Tortured Yemeni journalists call for release of colleagues sentenced to death by Houthis
The Houthis arrested ten journalists during raids in Sanaa in 2015, accusing them of "collaborating with the enemy" and other espionage-related charges.
This came soon after the Saudi-led coalition entered the war in Yemen in support of Abdrabbuh Mansur Hadi's pro-Riyadh government.
Those arrested say they were tortured, deprived of food, and left in isolation until tried in a Houthi courtroom last April.
Their families and legal representatives were forbidden from attending the trial.
Although the journalists were all convicted, only four were given the death penalty.

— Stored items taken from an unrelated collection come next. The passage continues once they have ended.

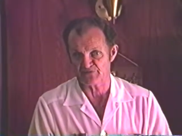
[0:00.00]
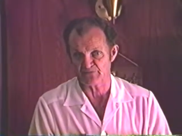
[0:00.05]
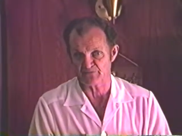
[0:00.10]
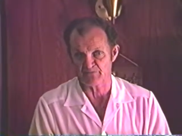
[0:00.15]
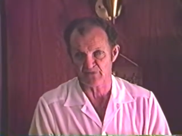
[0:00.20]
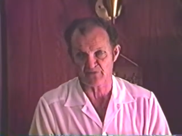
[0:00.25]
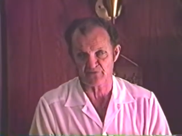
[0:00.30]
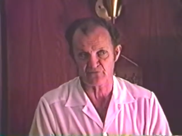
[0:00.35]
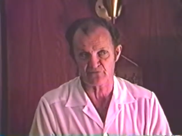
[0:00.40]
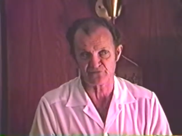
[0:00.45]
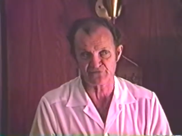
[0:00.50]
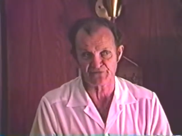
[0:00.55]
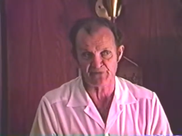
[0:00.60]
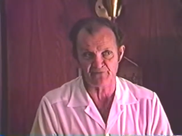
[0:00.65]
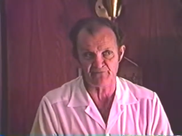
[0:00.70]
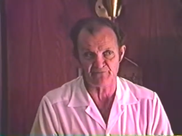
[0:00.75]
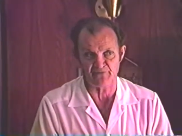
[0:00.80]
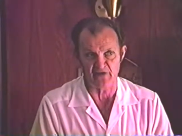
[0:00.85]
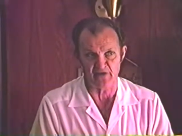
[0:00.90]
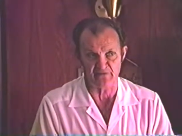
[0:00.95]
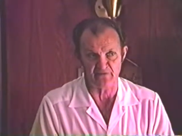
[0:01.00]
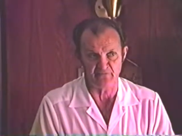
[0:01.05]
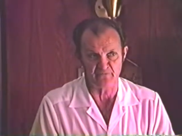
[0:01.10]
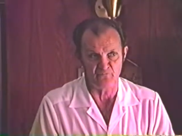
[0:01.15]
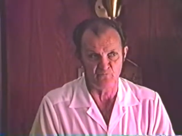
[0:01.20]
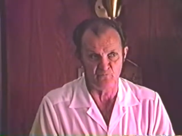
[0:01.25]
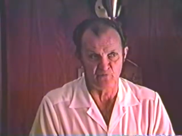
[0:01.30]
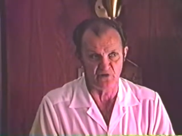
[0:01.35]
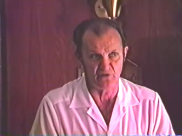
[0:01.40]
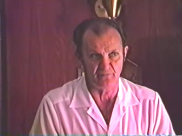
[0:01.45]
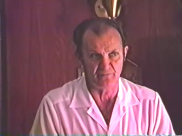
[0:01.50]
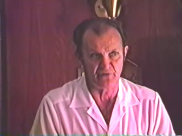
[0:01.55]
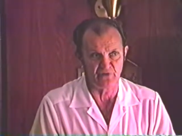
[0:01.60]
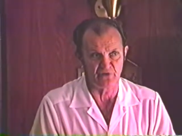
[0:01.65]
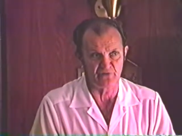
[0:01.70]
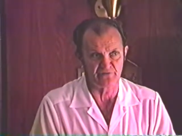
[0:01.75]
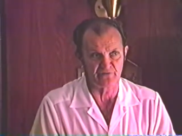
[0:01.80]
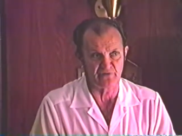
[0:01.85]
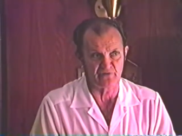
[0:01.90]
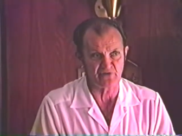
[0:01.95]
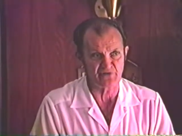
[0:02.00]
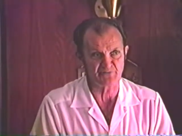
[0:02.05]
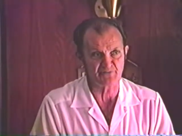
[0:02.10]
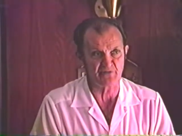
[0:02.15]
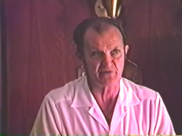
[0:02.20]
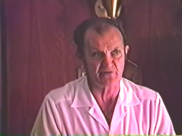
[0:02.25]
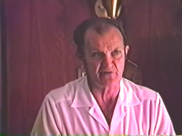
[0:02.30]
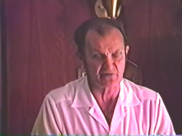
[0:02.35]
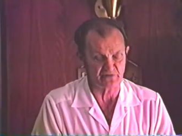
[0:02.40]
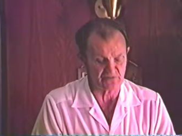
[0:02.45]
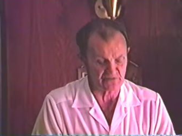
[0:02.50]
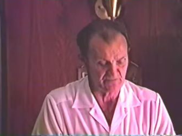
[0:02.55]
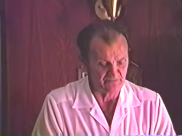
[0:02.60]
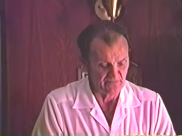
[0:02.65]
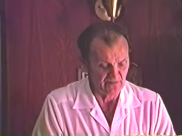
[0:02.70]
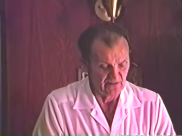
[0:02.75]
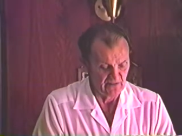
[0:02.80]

his mother and stepfather, well beyond their experience.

The other six were released under monitoring and with orders to cease their journalism but were able to slip out of the country to Egypt.

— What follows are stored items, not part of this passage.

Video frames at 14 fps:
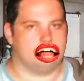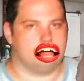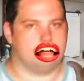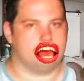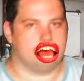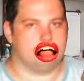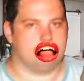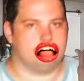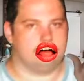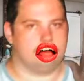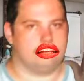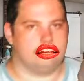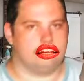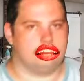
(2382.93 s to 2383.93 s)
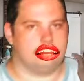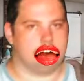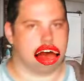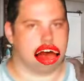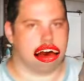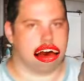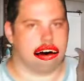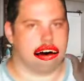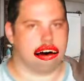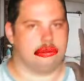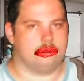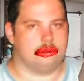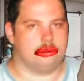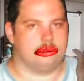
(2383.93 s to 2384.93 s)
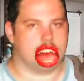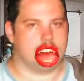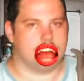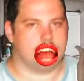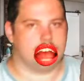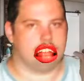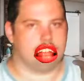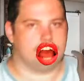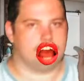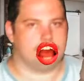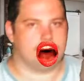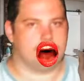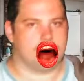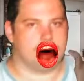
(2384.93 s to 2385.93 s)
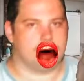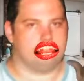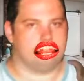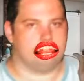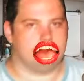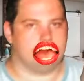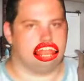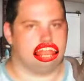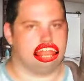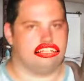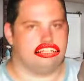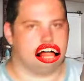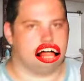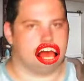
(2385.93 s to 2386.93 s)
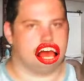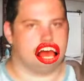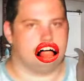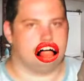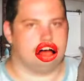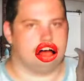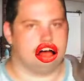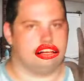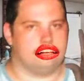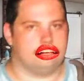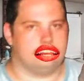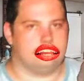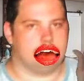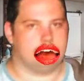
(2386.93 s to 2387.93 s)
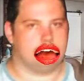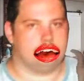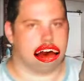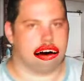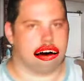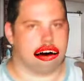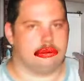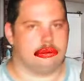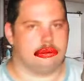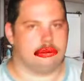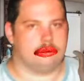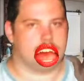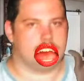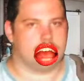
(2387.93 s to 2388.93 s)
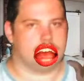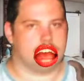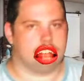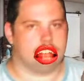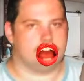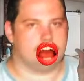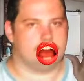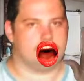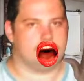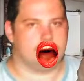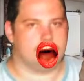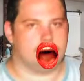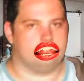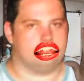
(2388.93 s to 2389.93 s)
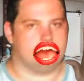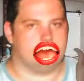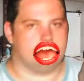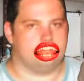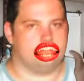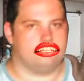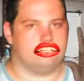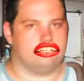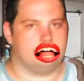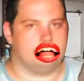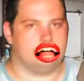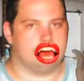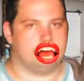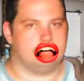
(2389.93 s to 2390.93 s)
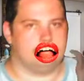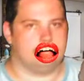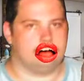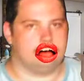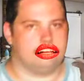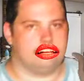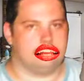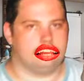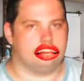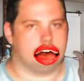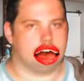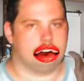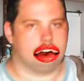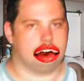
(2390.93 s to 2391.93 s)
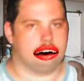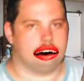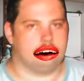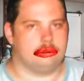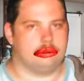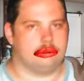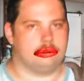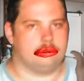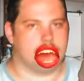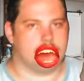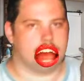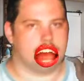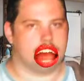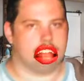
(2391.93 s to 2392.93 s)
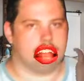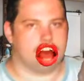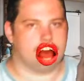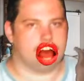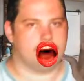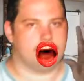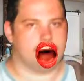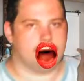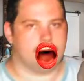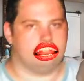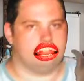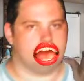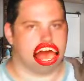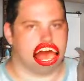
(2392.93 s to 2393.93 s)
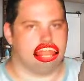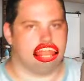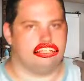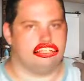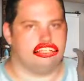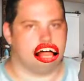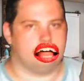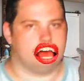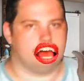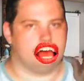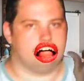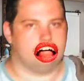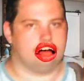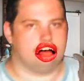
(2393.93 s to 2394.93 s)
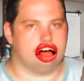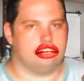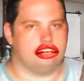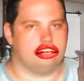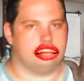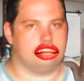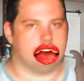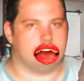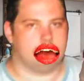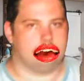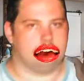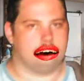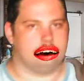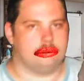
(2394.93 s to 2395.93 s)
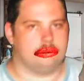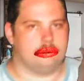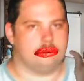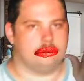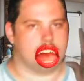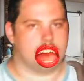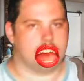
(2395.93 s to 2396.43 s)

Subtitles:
Yeah, sorry, Liam. I gotta ask Blackmore though. How do you update your site? Do you use like rsync, or do you just like update like in the if you're using a VPS? Like, do you just update in there? I use rsync.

They say the Yemeni government must do more to secure the release of Abdel-Khaleq Amran, Akram al-Walidi, Hareth Hamid and Tawfiq al-Mansouri who face execution.
"We would need to write books to describe what we went through and suffered in these detention facilities," the group said in a statement seen by The Guardian.
"And there are still four journalists, who were sentenced to death inside these dark prisons, waiting for fate to intervene to save their lives and bring them back to their children."
Since his imprisonment, Tawfiq’s health has been seriously compromised by diabetes and kidney issues, his brother Abdullah said.
Abdullah added that the Houthis have denied his brother care for these illnesses and have permitted his family to visit him just twice in three years.
The unnamed mother of another detainee lamented that her child "is just a civilian".
She said: "We went everywhere, we talked to everyone but no one really helped us. I'm crying every day, and I can't sleep."
Houthi leader Abdul-Malik Badreddin Al-Houthi once appeared before the ten men admonishing them that journalists are "more dangerous than those fighting on the frontlines".
The Houthis are currently locked in a critical battle with pro-government forces for the city of Marib, where 70 died in one 24-hour period this weekend.
They have also been condemned for their treatment of other detainees.
Just last month, Human Rights Watch said dozens of mostly Ethiopian migrants died in a fire at an immigration holding facility when the Houthis "launched unidentified projectiles" into the area.